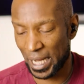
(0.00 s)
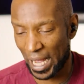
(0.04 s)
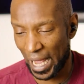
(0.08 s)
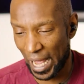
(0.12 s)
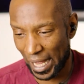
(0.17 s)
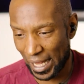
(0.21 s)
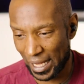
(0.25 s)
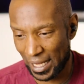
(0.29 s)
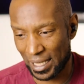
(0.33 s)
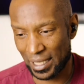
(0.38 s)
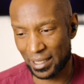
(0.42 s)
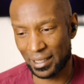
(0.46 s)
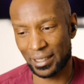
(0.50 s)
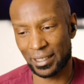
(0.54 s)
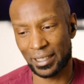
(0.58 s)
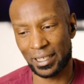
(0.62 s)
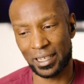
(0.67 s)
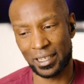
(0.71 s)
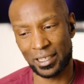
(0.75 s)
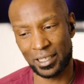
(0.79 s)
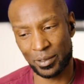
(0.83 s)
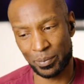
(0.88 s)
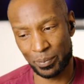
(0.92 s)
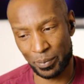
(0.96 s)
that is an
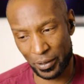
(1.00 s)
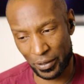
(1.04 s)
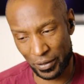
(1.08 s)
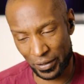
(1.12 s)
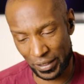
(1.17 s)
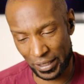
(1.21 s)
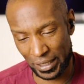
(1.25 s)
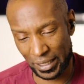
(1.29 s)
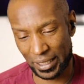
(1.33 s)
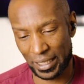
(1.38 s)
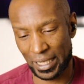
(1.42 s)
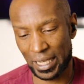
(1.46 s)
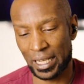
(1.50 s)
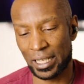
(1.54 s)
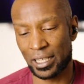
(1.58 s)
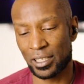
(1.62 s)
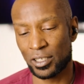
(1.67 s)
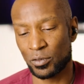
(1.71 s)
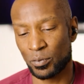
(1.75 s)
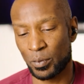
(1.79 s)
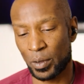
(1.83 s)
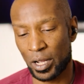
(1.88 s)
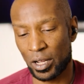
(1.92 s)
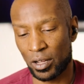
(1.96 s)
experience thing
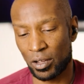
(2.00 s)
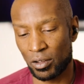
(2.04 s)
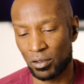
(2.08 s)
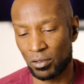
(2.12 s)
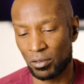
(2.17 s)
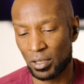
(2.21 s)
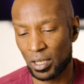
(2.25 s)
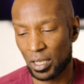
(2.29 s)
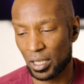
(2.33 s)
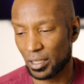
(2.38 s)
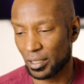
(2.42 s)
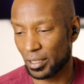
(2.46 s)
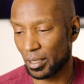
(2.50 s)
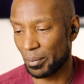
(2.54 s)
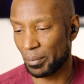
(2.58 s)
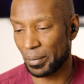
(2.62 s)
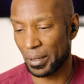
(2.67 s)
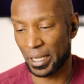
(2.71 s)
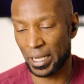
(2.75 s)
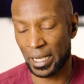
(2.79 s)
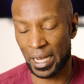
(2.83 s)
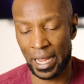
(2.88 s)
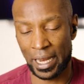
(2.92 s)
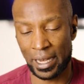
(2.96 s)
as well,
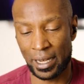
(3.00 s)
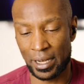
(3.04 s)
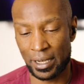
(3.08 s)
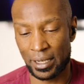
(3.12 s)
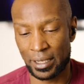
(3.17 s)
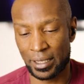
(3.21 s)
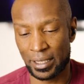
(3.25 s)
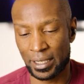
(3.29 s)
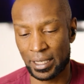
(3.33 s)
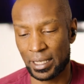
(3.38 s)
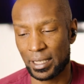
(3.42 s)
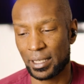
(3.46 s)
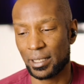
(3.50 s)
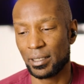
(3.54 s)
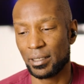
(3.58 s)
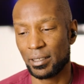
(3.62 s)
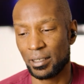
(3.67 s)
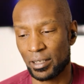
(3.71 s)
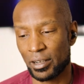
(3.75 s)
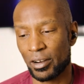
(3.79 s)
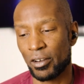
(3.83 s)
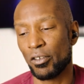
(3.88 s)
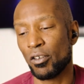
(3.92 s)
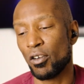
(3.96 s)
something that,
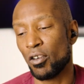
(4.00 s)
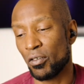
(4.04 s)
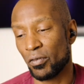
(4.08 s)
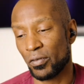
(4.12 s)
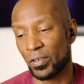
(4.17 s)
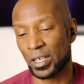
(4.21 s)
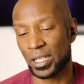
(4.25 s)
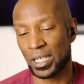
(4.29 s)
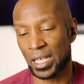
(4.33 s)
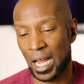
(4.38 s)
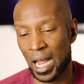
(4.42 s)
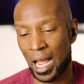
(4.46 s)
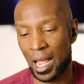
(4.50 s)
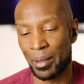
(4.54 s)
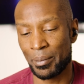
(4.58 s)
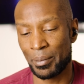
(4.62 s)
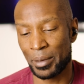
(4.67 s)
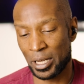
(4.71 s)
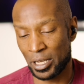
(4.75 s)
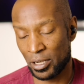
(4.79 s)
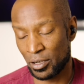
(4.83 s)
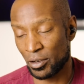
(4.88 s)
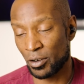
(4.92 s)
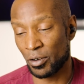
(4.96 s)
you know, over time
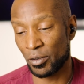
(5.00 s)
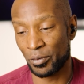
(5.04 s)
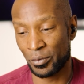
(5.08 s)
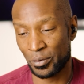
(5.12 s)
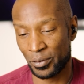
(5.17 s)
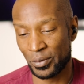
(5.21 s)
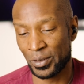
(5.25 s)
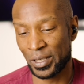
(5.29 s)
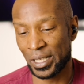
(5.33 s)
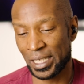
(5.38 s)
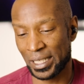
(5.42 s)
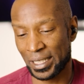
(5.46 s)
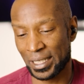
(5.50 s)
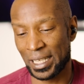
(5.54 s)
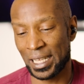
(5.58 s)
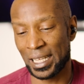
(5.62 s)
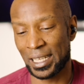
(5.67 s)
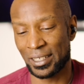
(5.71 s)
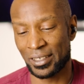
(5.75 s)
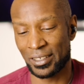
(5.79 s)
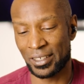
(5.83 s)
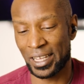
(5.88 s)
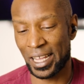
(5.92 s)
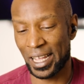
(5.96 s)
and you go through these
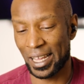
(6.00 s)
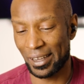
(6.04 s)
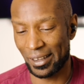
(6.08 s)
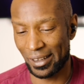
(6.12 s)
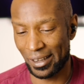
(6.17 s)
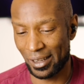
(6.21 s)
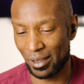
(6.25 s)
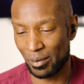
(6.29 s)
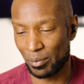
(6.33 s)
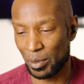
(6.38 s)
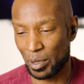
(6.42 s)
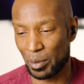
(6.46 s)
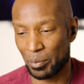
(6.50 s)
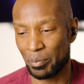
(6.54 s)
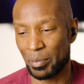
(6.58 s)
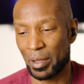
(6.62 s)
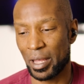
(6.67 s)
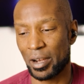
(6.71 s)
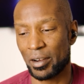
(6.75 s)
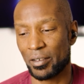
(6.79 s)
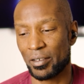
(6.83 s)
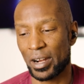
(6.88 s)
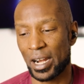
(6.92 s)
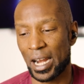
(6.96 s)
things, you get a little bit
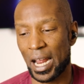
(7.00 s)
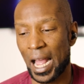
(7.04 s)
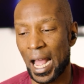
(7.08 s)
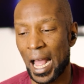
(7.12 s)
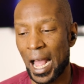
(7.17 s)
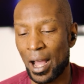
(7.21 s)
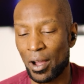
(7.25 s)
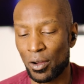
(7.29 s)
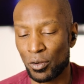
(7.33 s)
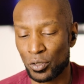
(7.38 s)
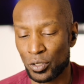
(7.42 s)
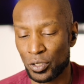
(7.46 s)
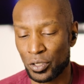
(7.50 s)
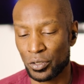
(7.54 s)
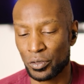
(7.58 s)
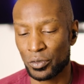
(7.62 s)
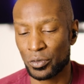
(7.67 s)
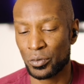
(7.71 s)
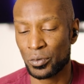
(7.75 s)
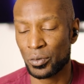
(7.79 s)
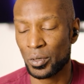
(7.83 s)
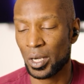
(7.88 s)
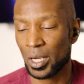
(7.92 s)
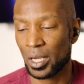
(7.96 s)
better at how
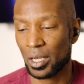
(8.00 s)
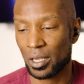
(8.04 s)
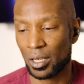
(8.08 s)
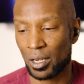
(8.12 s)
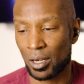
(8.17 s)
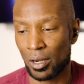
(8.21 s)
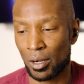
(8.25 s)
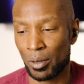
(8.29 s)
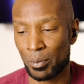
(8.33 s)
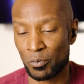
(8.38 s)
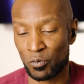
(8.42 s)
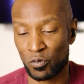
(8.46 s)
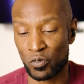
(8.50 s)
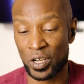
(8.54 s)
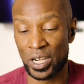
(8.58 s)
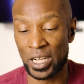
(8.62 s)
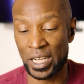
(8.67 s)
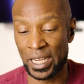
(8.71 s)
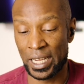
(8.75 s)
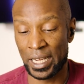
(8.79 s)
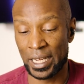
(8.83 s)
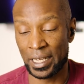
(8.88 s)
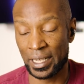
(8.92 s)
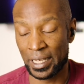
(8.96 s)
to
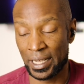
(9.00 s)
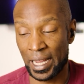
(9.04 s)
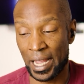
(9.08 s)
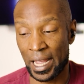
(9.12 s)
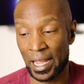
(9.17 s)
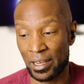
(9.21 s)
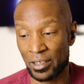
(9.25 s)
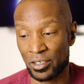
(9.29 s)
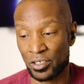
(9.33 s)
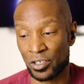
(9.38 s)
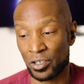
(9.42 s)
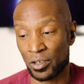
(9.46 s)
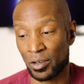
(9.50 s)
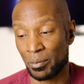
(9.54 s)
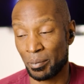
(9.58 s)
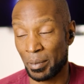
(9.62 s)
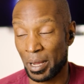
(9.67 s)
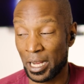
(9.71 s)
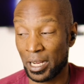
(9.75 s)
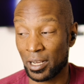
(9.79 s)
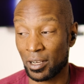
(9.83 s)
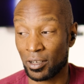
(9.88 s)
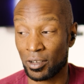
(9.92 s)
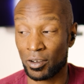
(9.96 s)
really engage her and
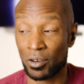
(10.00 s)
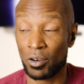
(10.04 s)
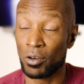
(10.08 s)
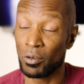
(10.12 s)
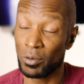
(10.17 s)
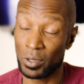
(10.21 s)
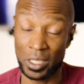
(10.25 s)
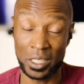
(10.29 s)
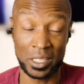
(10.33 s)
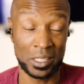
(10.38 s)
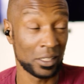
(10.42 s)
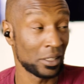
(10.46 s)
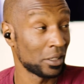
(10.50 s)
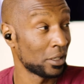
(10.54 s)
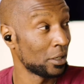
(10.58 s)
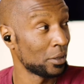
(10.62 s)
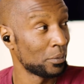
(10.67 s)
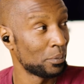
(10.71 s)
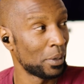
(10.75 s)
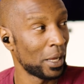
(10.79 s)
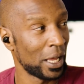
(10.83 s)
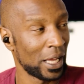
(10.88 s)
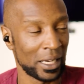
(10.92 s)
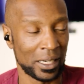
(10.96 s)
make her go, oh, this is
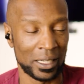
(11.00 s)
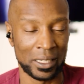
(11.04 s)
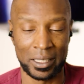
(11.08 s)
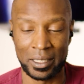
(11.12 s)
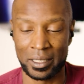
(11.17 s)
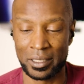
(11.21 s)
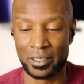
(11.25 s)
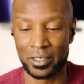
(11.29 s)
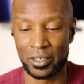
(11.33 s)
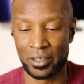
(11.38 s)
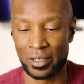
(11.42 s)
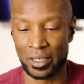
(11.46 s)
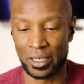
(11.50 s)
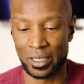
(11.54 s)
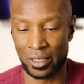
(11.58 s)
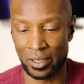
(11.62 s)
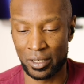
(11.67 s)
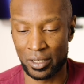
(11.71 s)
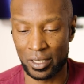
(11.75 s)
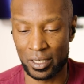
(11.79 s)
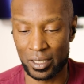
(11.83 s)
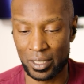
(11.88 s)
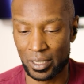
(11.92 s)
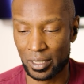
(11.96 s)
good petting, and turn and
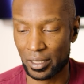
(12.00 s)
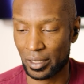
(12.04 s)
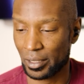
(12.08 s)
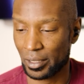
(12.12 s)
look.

* * *

Exact reproduction of the entries above is what's needed; images stay out.

(0.00 s)
(0.04 s)
(0.08 s)
(0.12 s)
(0.17 s)
(0.21 s)
(0.25 s)
(0.29 s)
(0.33 s)
(0.38 s)
(0.42 s)
(0.46 s)
(0.50 s)
(0.54 s)
(0.58 s)
(0.62 s)
(0.67 s)
(0.71 s)
(0.75 s)
(0.79 s)
(0.83 s)
(0.88 s)
(0.92 s)
(0.96 s)
that is an
(1.00 s)
(1.04 s)
(1.08 s)
(1.12 s)
(1.17 s)
(1.21 s)
(1.25 s)
(1.29 s)
(1.33 s)
(1.38 s)
(1.42 s)
(1.46 s)
(1.50 s)
(1.54 s)
(1.58 s)
(1.62 s)
(1.67 s)
(1.71 s)
(1.75 s)
(1.79 s)
(1.83 s)
(1.88 s)
(1.92 s)
(1.96 s)
experience thing
(2.00 s)
(2.04 s)
(2.08 s)
(2.12 s)
(2.17 s)
(2.21 s)
(2.25 s)
(2.29 s)
(2.33 s)
(2.38 s)
(2.42 s)
(2.46 s)
(2.50 s)
(2.54 s)
(2.58 s)
(2.62 s)
(2.67 s)
(2.71 s)
(2.75 s)
(2.79 s)
(2.83 s)
(2.88 s)
(2.92 s)
(2.96 s)
as well,
(3.00 s)
(3.04 s)
(3.08 s)
(3.12 s)
(3.17 s)
(3.21 s)
(3.25 s)
(3.29 s)
(3.33 s)
(3.38 s)
(3.42 s)
(3.46 s)
(3.50 s)
(3.54 s)
(3.58 s)
(3.62 s)
(3.67 s)
(3.71 s)
(3.75 s)
(3.79 s)
(3.83 s)
(3.88 s)
(3.92 s)
(3.96 s)
something that,
(4.00 s)
(4.04 s)
(4.08 s)
(4.12 s)
(4.17 s)
(4.21 s)
(4.25 s)
(4.29 s)
(4.33 s)
(4.38 s)
(4.42 s)
(4.46 s)
(4.50 s)
(4.54 s)
(4.58 s)
(4.62 s)
(4.67 s)
(4.71 s)
(4.75 s)
(4.79 s)
(4.83 s)
(4.88 s)
(4.92 s)
(4.96 s)
you know, over time
(5.00 s)
(5.04 s)
(5.08 s)
(5.12 s)
(5.17 s)
(5.21 s)
(5.25 s)
(5.29 s)
(5.33 s)
(5.38 s)
(5.42 s)
(5.46 s)
(5.50 s)
(5.54 s)
(5.58 s)
(5.62 s)
(5.67 s)
(5.71 s)
(5.75 s)
(5.79 s)
(5.83 s)
(5.88 s)
(5.92 s)
(5.96 s)
and you go through these
(6.00 s)
(6.04 s)
(6.08 s)
(6.12 s)
(6.17 s)
(6.21 s)
(6.25 s)
(6.29 s)
(6.33 s)
(6.38 s)
(6.42 s)
(6.46 s)
(6.50 s)
(6.54 s)
(6.58 s)
(6.62 s)
(6.67 s)
(6.71 s)
(6.75 s)
(6.79 s)
(6.83 s)
(6.88 s)
(6.92 s)
(6.96 s)
things, you get a little bit
(7.00 s)
(7.04 s)
(7.08 s)
(7.12 s)
(7.17 s)
(7.21 s)
(7.25 s)
(7.29 s)
(7.33 s)
(7.38 s)
(7.42 s)
(7.46 s)
(7.50 s)
(7.54 s)
(7.58 s)
(7.62 s)
(7.67 s)
(7.71 s)
(7.75 s)
(7.79 s)
(7.83 s)
(7.88 s)
(7.92 s)
(7.96 s)
better at how
(8.00 s)
(8.04 s)
(8.08 s)
(8.12 s)
(8.17 s)
(8.21 s)
(8.25 s)
(8.29 s)
(8.33 s)
(8.38 s)
(8.42 s)
(8.46 s)
(8.50 s)
(8.54 s)
(8.58 s)
(8.62 s)
(8.67 s)
(8.71 s)
(8.75 s)
(8.79 s)
(8.83 s)
(8.88 s)
(8.92 s)
(8.96 s)
to
(9.00 s)
(9.04 s)
(9.08 s)
(9.12 s)
(9.17 s)
(9.21 s)
(9.25 s)
(9.29 s)
(9.33 s)
(9.38 s)
(9.42 s)
(9.46 s)
(9.50 s)
(9.54 s)
(9.58 s)
(9.62 s)
(9.67 s)
(9.71 s)
(9.75 s)
(9.79 s)
(9.83 s)
(9.88 s)
(9.92 s)
(9.96 s)
really engage her and
(10.00 s)
(10.04 s)
(10.08 s)
(10.12 s)
(10.17 s)
(10.21 s)
(10.25 s)
(10.29 s)
(10.33 s)
(10.38 s)
(10.42 s)
(10.46 s)
(10.50 s)
(10.54 s)
(10.58 s)
(10.62 s)
(10.67 s)
(10.71 s)
(10.75 s)
(10.79 s)
(10.83 s)
(10.88 s)
(10.92 s)
(10.96 s)
make her go, oh, this is
(11.00 s)
(11.04 s)
(11.08 s)
(11.12 s)
(11.17 s)
(11.21 s)
(11.25 s)
(11.29 s)
(11.33 s)
(11.38 s)
(11.42 s)
(11.46 s)
(11.50 s)
(11.54 s)
(11.58 s)
(11.62 s)
(11.67 s)
(11.71 s)
(11.75 s)
(11.79 s)
(11.83 s)
(11.88 s)
(11.92 s)
(11.96 s)
good petting, and turn and
(12.00 s)
(12.04 s)
(12.08 s)
(12.12 s)
look.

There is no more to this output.